Bat has said something that most in our fishing camp cannot believe. A male shrimp can become a female. He cuts them open, not to eat or sell, but to examine. The males die sooner he explains, becoming a female is a matter of survival. Xin says he doesn't believe this; it goes against all nature. He also says such experiments are wasteful. Why study what can be sold? But that is why we call Bat as we do; his mind hangs upside down.
I, for one, believe Bat. What was once one thing can become another. It is an idea everyone here should understand. In China, we were fathers, sons and now, we are quite another: bachelors and orphans, all of us. I was once a tailor with a plate glass window and bolts of embroidered silk; now I mend nets and sails and peel the speckled shells from the grass shrimp that wander the muddy bottoms of this ghostland bay. Here, we become what is necessary to live.
Our fishing camp, one of dozens along this coast, sits on a bend in the shore like the shallow curve of an oyster. Two small hills rise to either side and it is halfway up one of these slopes, tucked between sweet yellow grass and bitter green blades of Eucalyptus, that Xin and I share a cabin. Xin left this morning for San Francisco, crossing the bay in the new shirt I sewed for him. Like most, he will send money home to his wife and if there is extra, sleep with his whore. I no longer ask about such things. Like most, he still dreams of returning home to Canton, to Pearl River. I do not. I wrote my wife, Tell them I have died. You are free.

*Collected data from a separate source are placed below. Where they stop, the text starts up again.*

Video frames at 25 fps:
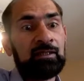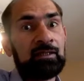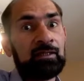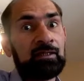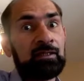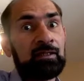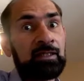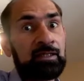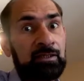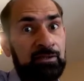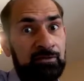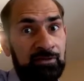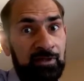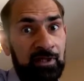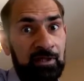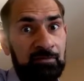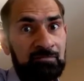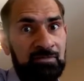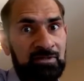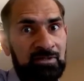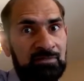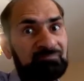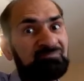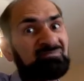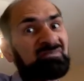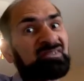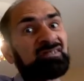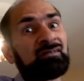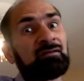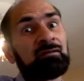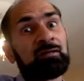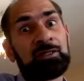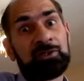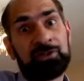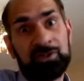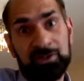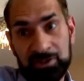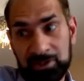in grams, so I'm
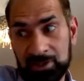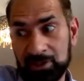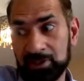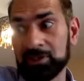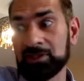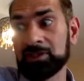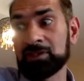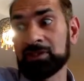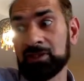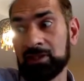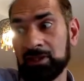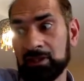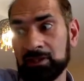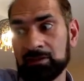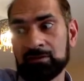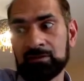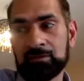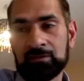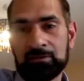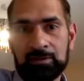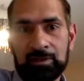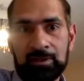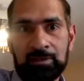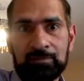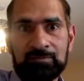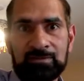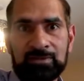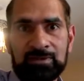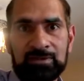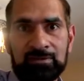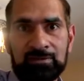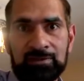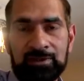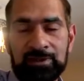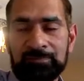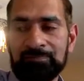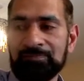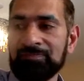going to change that into grams. All
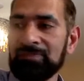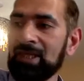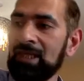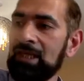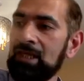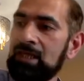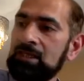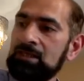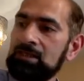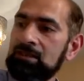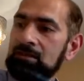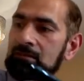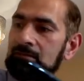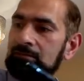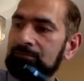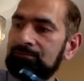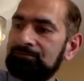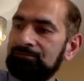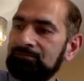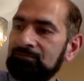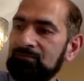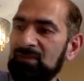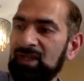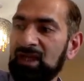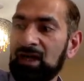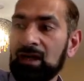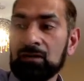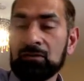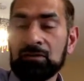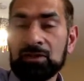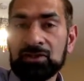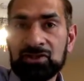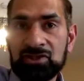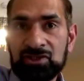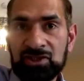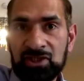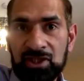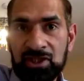right, so how do I
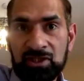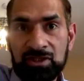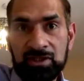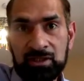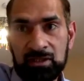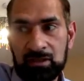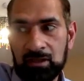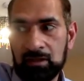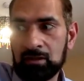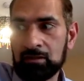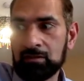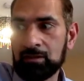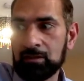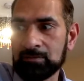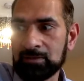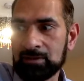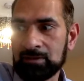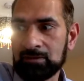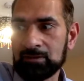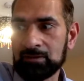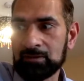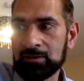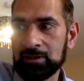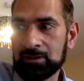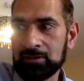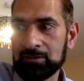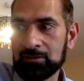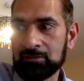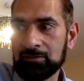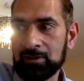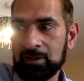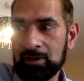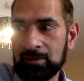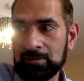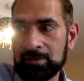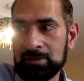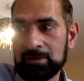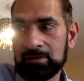change kilograms into
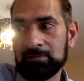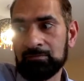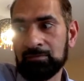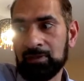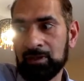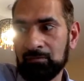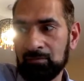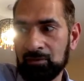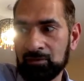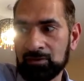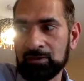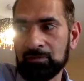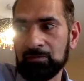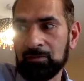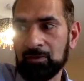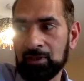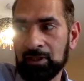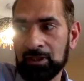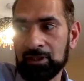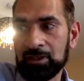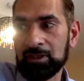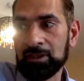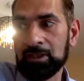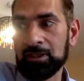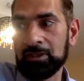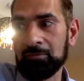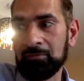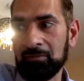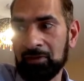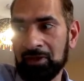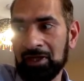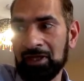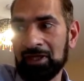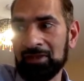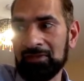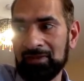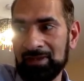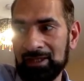grams? By multiplying it by
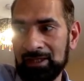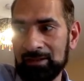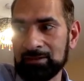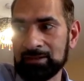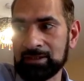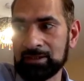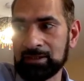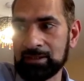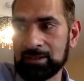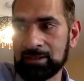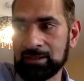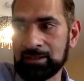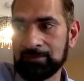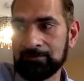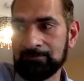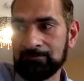1,000.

Bat and I sit on his porch sipping black tea. It is a late February afternoon like any other, clear and very cool; a brush-like wind paints everything with salt. Ahead, six men rub tung oil on the redwood hull of a beached sampan. In this camp, there are only two seasons: shrimping and waiting to shrimp. Xin says my fingers are too fine for planting nets and that my bones are as thin as an egret's. I like it when he says this. In a few weeks, the season will begin again. But there is always work; even now my mending basket waits. I ignore it and as always, look for Xin's boat to return.
Here is what I see: the water's edge runs like a thick white seam connecting a blue silk swath to burlap sands. A dock juts out, its weathered piers like rough stitches. Button boats rise and fall beyond the break. The world is a perfect robe, I tell Bat even though I know this camp, this life is far from perfection. Just a dozen miles away, San Francisco breaks its back to rebuild from quake and fire; so many still in tents. But the city is not visible from our little bend and however hard San Francisco must work, it is no more than us. At this moment, I feel that all we need is here.
“The emperor's robe is the world,” Bat gently corrects. We list the elements that must appear on the Son of Heaven's brilliant yellow robes: the nine dragons with feet of five claws, the four mountains, the twelve symbols of luck, each a small prayer on the tongue. I do not know how Bat knows such things but I have learned not to ask about the life before this one.
“The emperor will fall,” Bat says suddenly. He does not mean that the emporer will die; the Son of Heaven is still a child. Bat squints as if the coming change were visible over the breakwater. “More tea?” he asks.
*
For over a year, Xin and I have shared two rooms; one with a stove and table and the other for sleeping. Over the months, I have pushed our bed mats together, movements as small as stitches. Once Xin noticed and pushed the beds apart, but the next day, I began to move them back and he has not pushed them away since. Tonight, they almost touch.
When Xin returns, I have already lighted the lantern. His long braid is gone.
“You look like a ghost,” I tell him and hold up the flame to see his new American haircut. I cannot imagine him returning to Pearl River now.
“It is easier this way,” he explains. It could mean any number of things. Then he looks at the bedrolls. “You have cleaned,” he says, nothing more.
Xin lights a second lantern and reads to me from a paper bought in the city. The ghost mayor wants to rebuild the crumbled Chinatown at the city's fringes. I light the stove against the falling fog and we eat a simple soup of bass and scallions. Xin lights one cigarette after another. Twice, he opens the front door to stare at nothing. The voices of drunken men outside Quan's grocery carry up the hill. Xin is restless; he has not been to see his whore.
Later, when the room is dark, I picture the emperor's ceremonial robes. To wear the universe! To face a certain direction, to recite a certain prayer, to make a certain offering. There was a time when I took comfort in the thought of an ordered world, times when even here, I felt the reach of the emperor's pale, perfect hands. But the world is not still; eventually, everything shifts like the tides and now I find myself thinking of what Bat has said, of grass shrimp, of the speckled brown bodies that wander these muddy flats. One thing can become another. I touch Xin's cropped hair where his braid used to fall. Husband, I whisper. Xin turns towards me and I open my robe to show him what I too, have become.